CULVER CITY, Calif.– ImmunityBio, a privately-held immunotherapy company, today announced the publication in Cancer Immunology, Immunotherapy of preclinical data demonstrating that ImmunityBio’s Anktiva™ (IL-15 superagonist also known as N-803) improves interferon-gamma (IFN-γ) production and killing of tumor of cells in vitro and in vivo by CD34+ progenitor-derived natural killer (NK) cells.
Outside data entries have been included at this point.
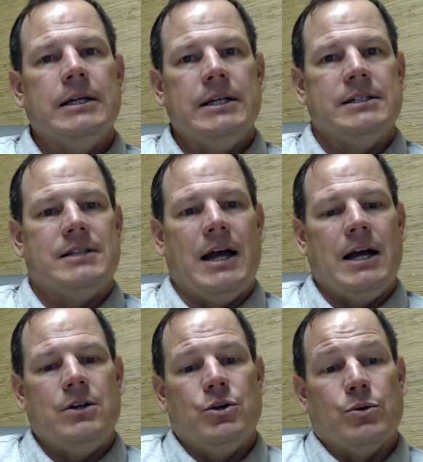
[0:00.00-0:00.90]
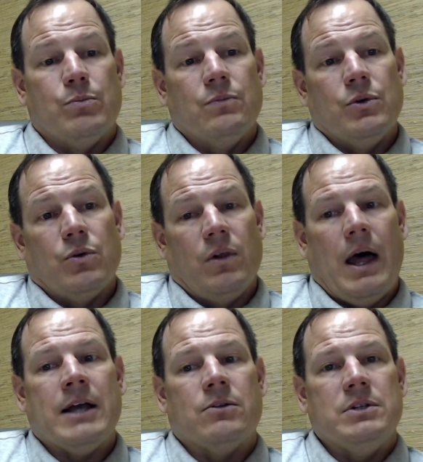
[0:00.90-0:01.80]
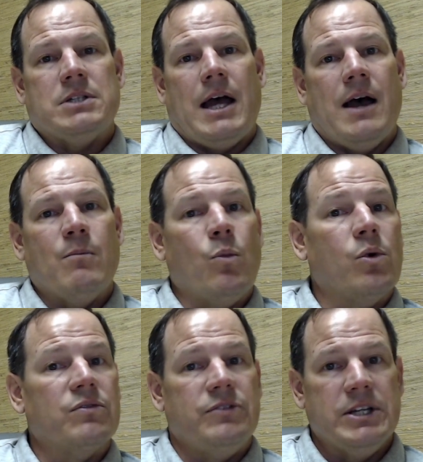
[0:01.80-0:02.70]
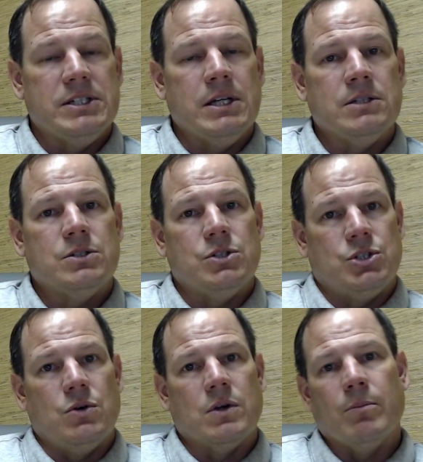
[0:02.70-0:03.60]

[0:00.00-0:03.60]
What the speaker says: is that you're likely to have more visits to show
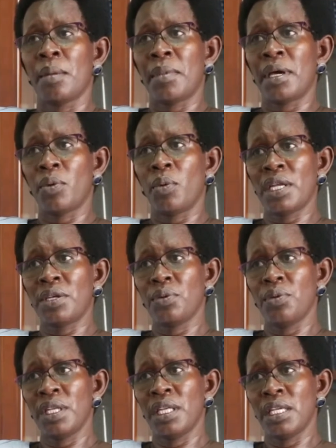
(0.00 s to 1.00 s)
But what
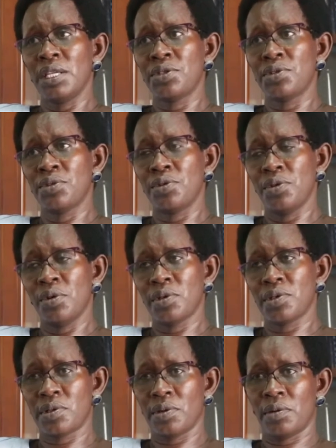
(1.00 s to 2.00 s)
we need to
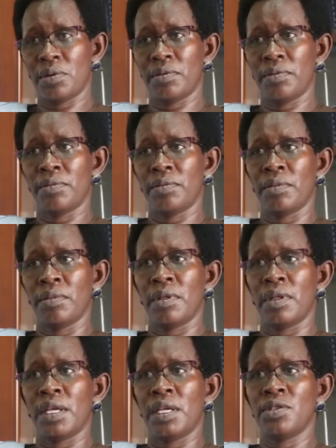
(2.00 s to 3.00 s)
do so
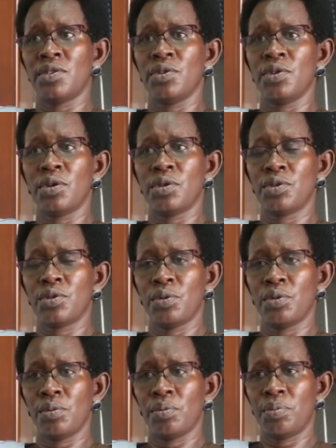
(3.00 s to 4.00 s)
is not
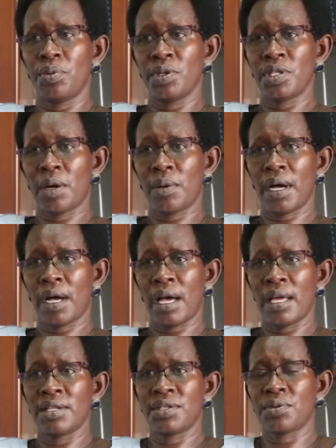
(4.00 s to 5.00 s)
to put our
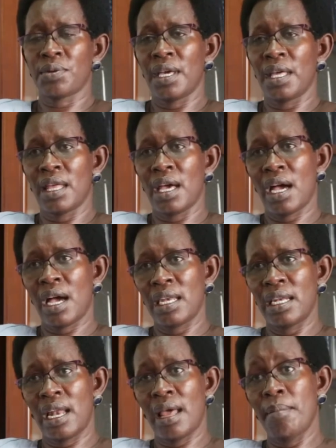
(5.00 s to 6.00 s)
hands together
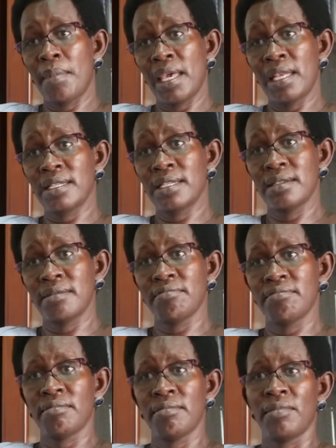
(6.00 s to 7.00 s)
and lament
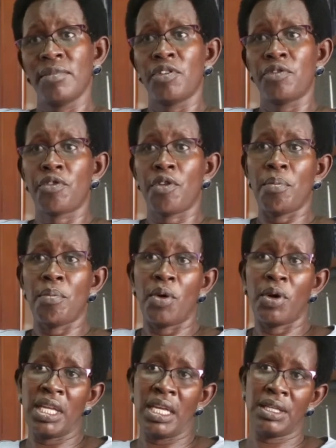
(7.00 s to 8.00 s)
from
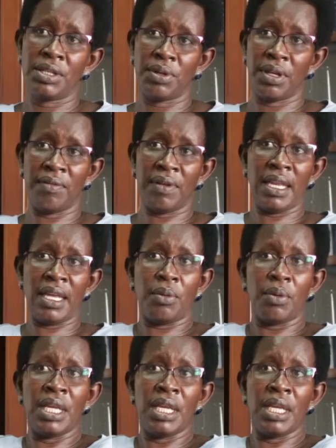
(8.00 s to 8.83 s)
morning to evening.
Anktiva is currently being evaluated in late-stage clinical trials in combination with NantKwest’s (NASDAQ: NK) NK cell therapies for multiple indications including metastatic pancreatic cancer, triple negative breast cancer (TNBC), bladder cancer and lung cancer.
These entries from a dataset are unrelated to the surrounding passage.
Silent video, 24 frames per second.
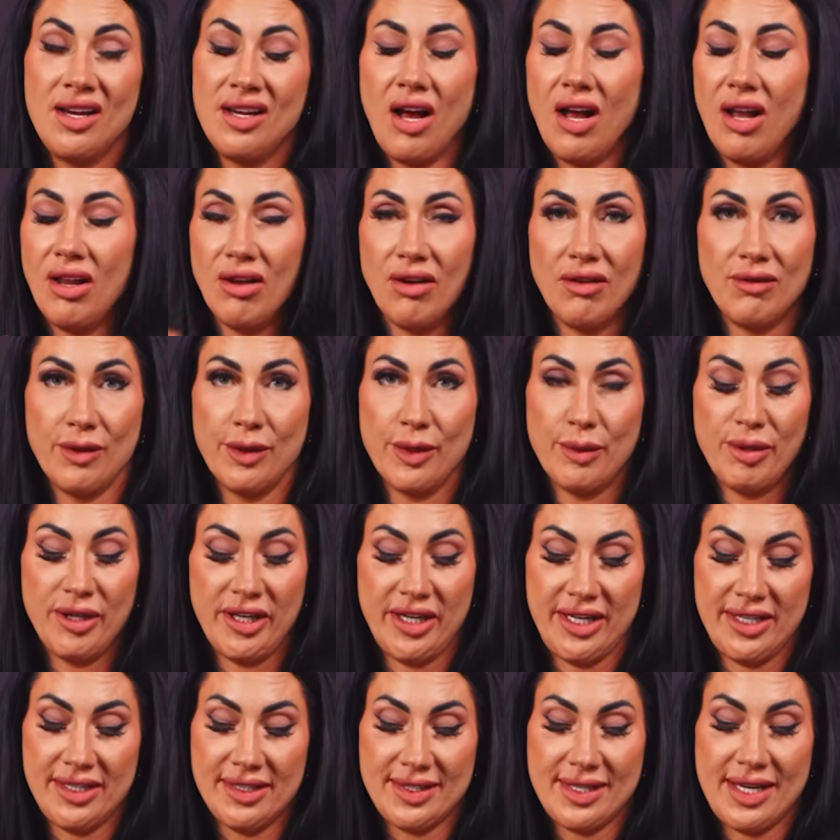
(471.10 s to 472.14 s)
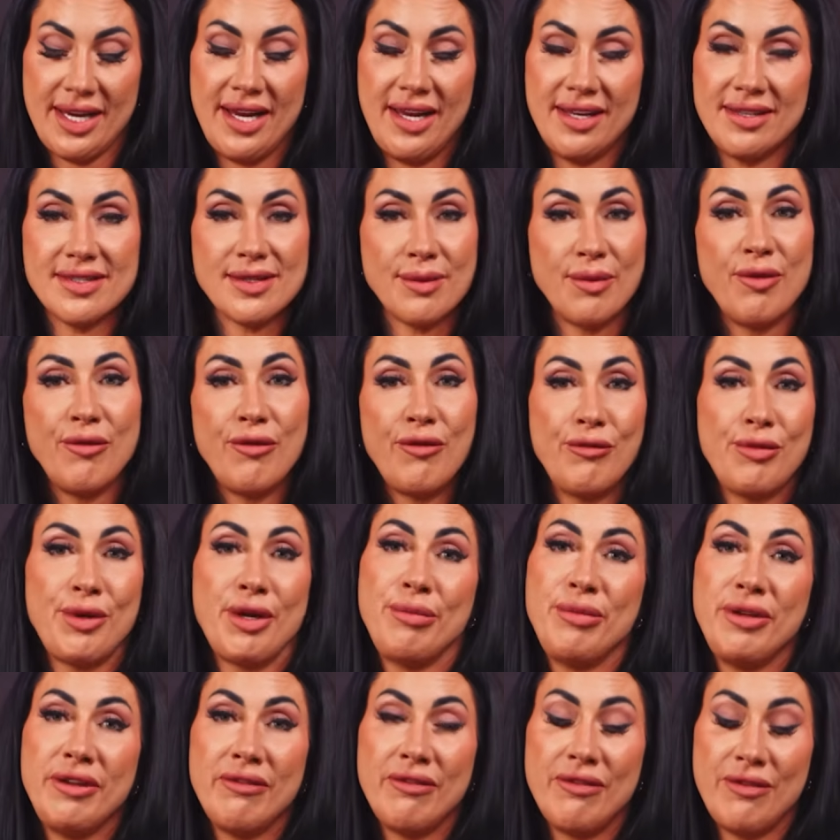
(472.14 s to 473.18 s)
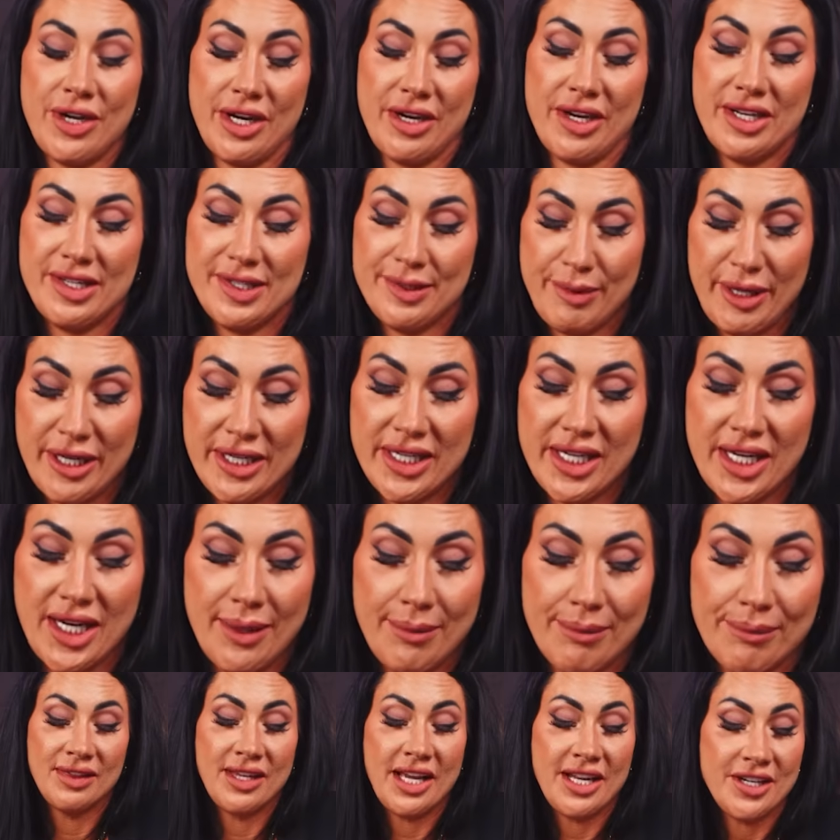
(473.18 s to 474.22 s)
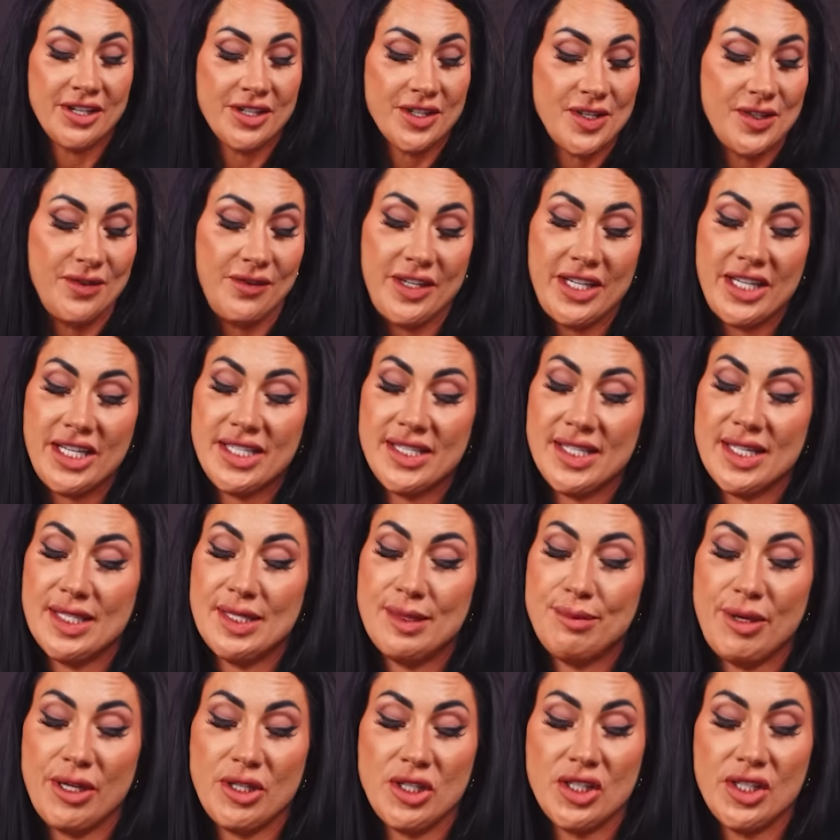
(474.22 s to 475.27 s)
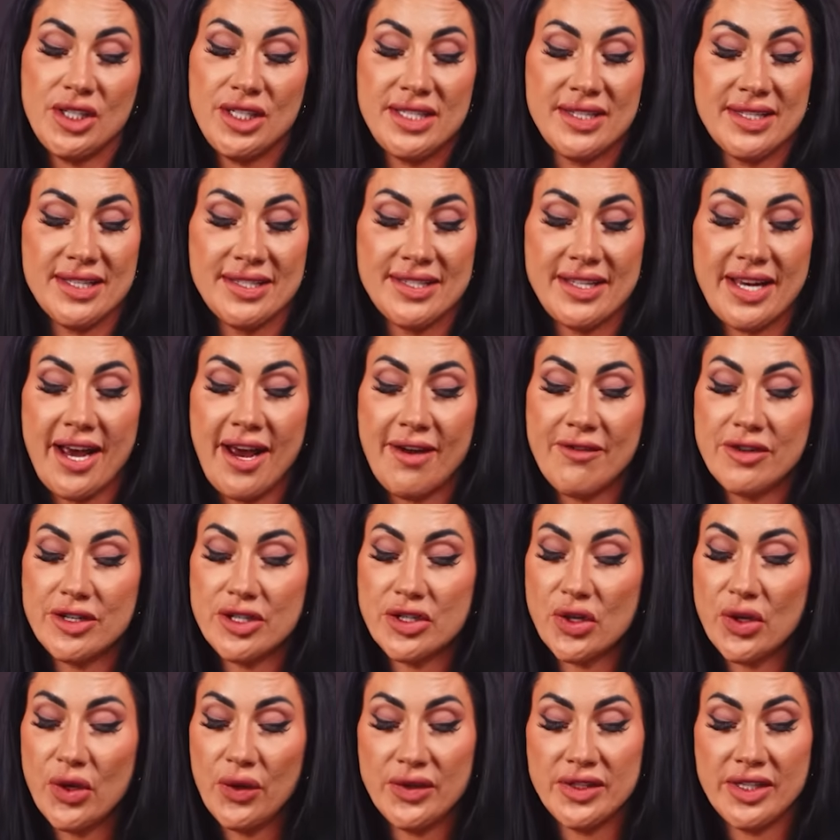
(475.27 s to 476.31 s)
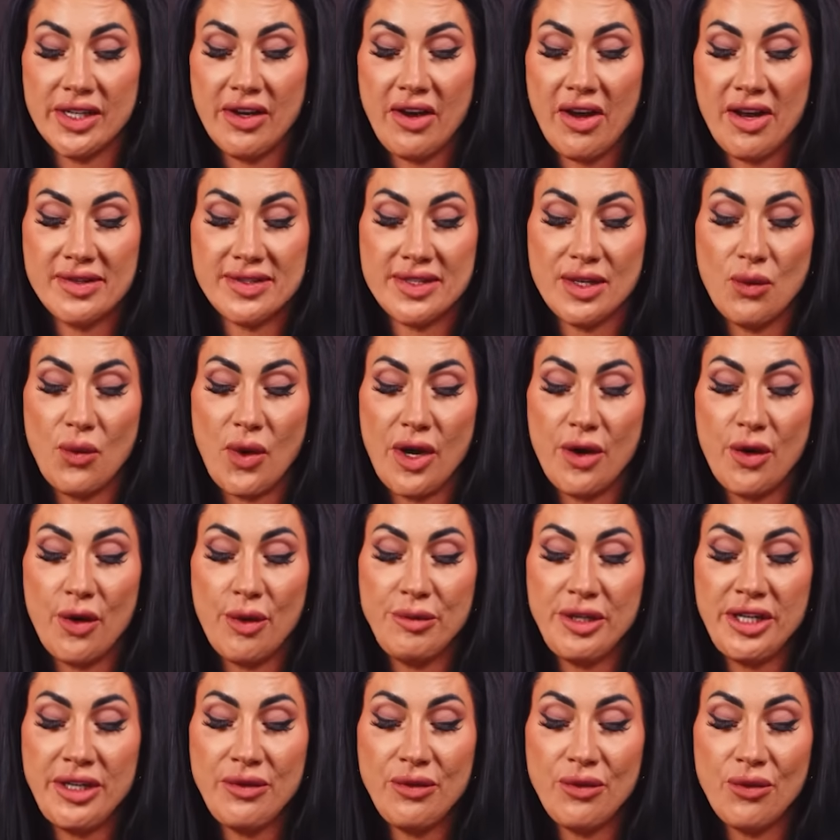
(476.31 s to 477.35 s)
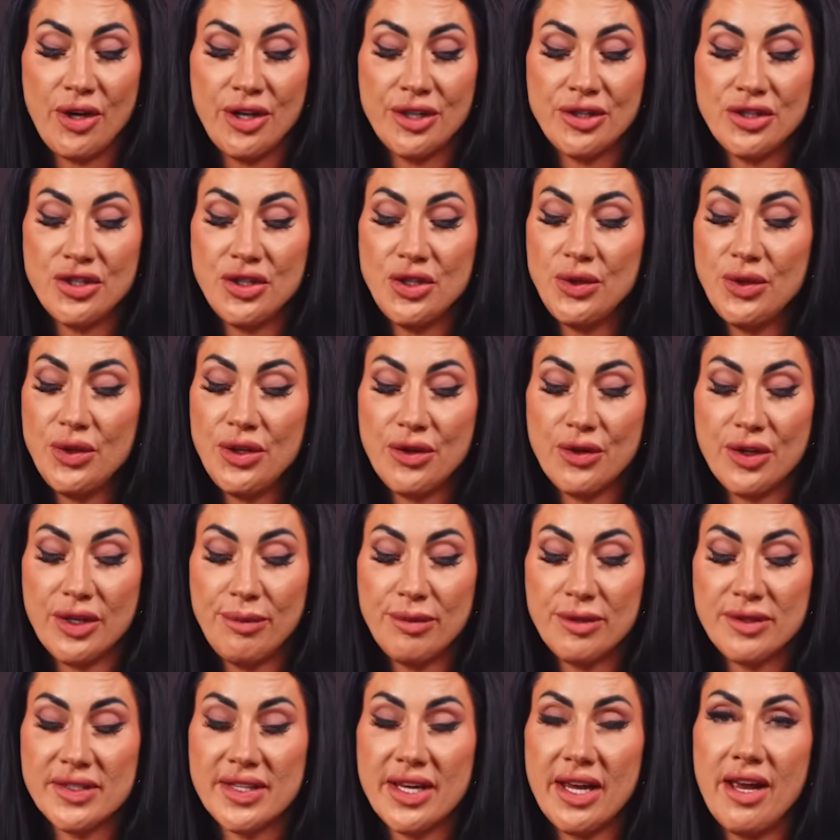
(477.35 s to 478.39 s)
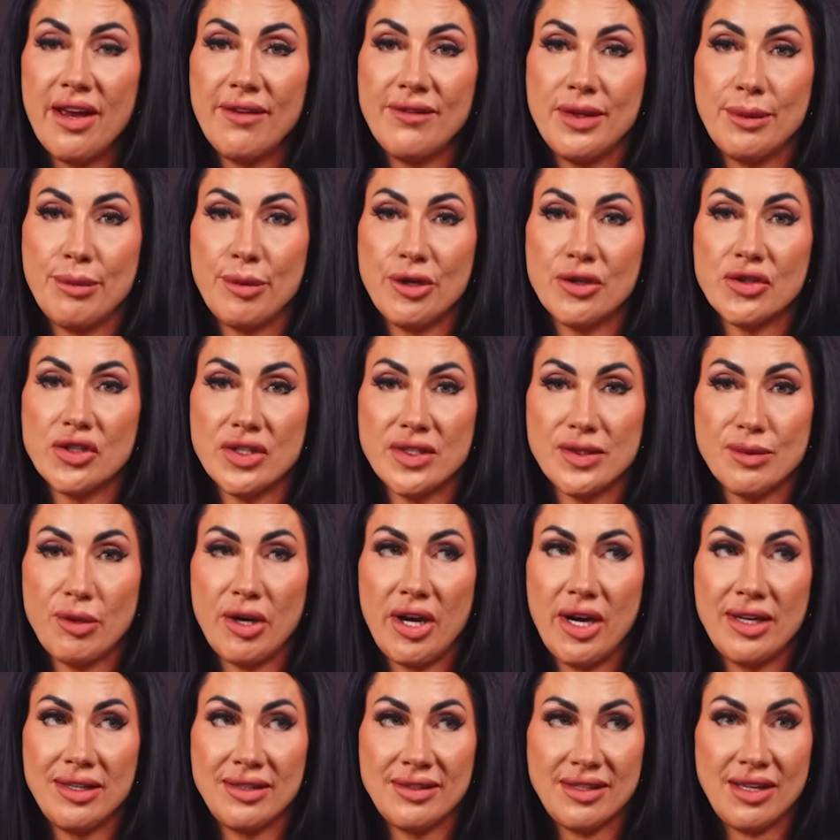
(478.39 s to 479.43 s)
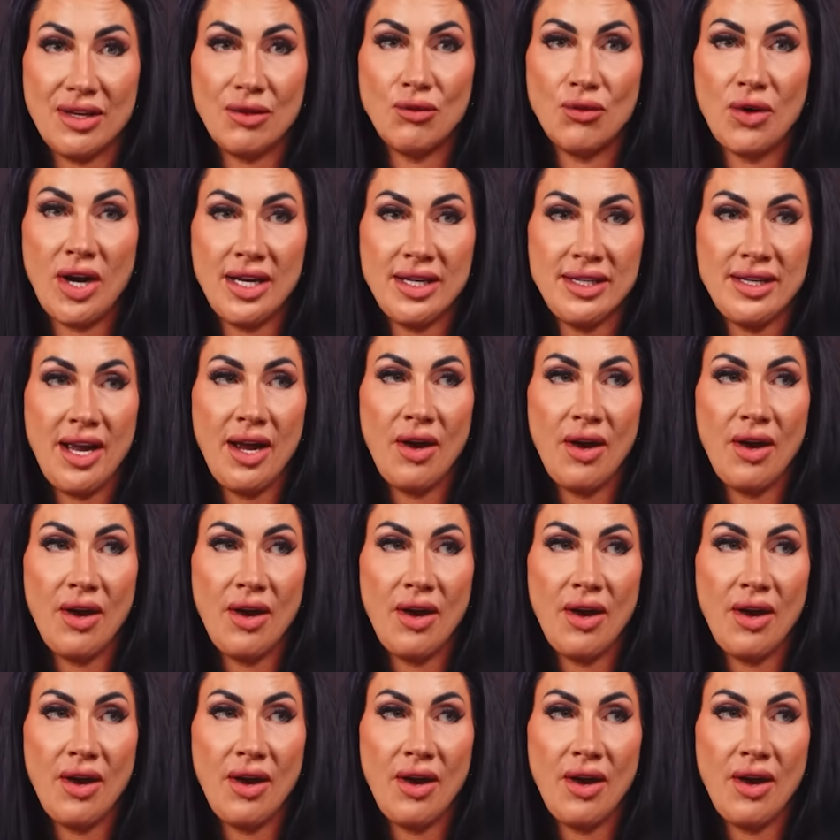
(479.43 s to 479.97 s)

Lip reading: all over the place and some of them can be very spendy. Lender's fees, especially since average closing costs in Wyoming run 2 to 3% of the purchase price. And right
“While allogeneic NK cell therapy is a promising and potentially paradigm-shifting approach for cancer immunotherapy, there are still considerable challenges remaining in the field,” said Patrick Soon-Shiong, M.D., Chairman and CEO of ImmunityBio. “One way to boost NK cell function is through the use of IL-15, however, its short in vivo half-life limits its utility in the clinic. Anktiva was developed to overcome the limitations of IL-15 to fully unleash the potential of NK cell immunotherapy. These preclinical data are an important step forward in demonstrating the potential of Anktiva to boost NK cell functionality by increasing the production of key cytokines and improving killing properties across diverse in vitro and in vivo cancer models. Importantly, these data provide validating proof-of-mechanism that support the encouraging clinical data observed to date when combining Anktiva with NantKwest’s NK cell therapies across a range of challenging solid tumors with poor prognoses. We look forward to the continued evaluation of Anktiva as a promising IL-15 superagonist, which may be broadly applied to improve NK cell-based immunotherapies.”
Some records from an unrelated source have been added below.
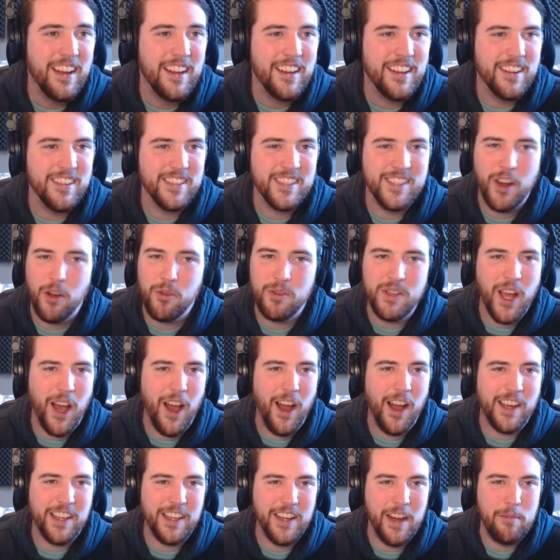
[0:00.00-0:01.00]
There's no
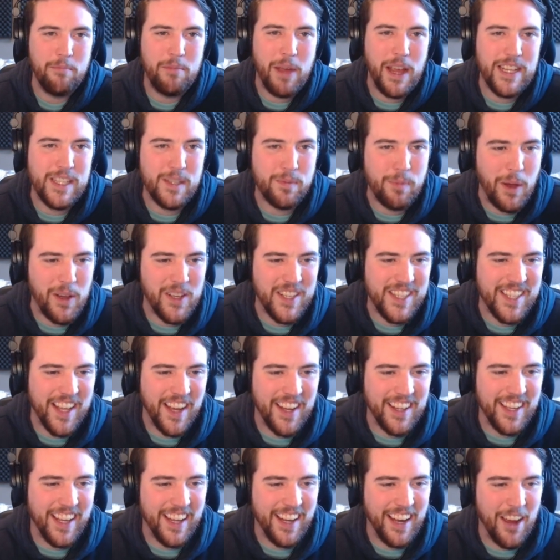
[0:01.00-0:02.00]
talking in baseball,
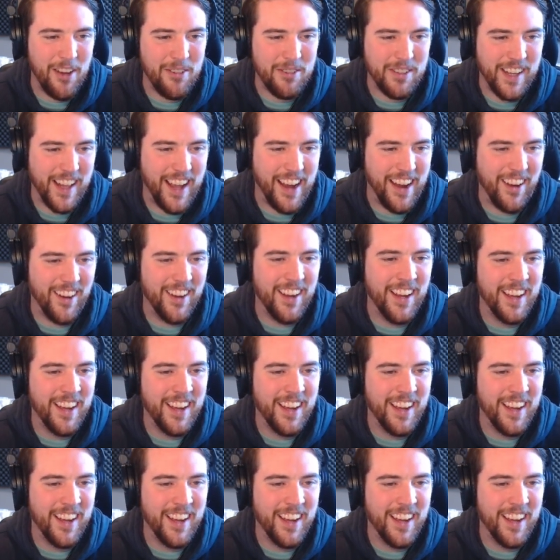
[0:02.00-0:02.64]
son. Get out there.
Key findings from the study performed under the guidance of Prof. Harry Dolstra at the Radboud Institute for Molecular Life Sciences in The Netherlands, reported in the publication titled, “IL-15 superagonist N-803 improves IFN-γ production and killing of leukemia and ovarian cancer cells by CD34+ progenitor-derived NK cells” include:
- Anktiva induces HPC-NK cell proliferation in a dose-dependent manner;
- Treatment with Anktiva increases IFN-γ production in CD34+ hematopoietic progenitor-derived NK cells (HPC-NK) stimulated with leukemia cells lines and improves killing of primary AML samples from patients;
- Anktiva improves serial killing properties of HPC-NK cells against leukemia as measured by live cell imaging with single cell resolution;
- Anktiva increases CXCL10 production and improves long-term HPC-NK cell-mediated killing in ovarian cancer spheroids, an ovarian cancer model which mimics three-dimensional growth of ovarian cancer in vivo;
- HPC-NK cells combined with Anktiva and nanogam (human immunoglobulins) show anti-tumor effects in a human ovarian cancer mouse model;
Together, these data point to the clear potential of Anktiva™ to improve efficacy of NK cell-based immunotherapies by promoting HPC-NK cell expansion and functionality.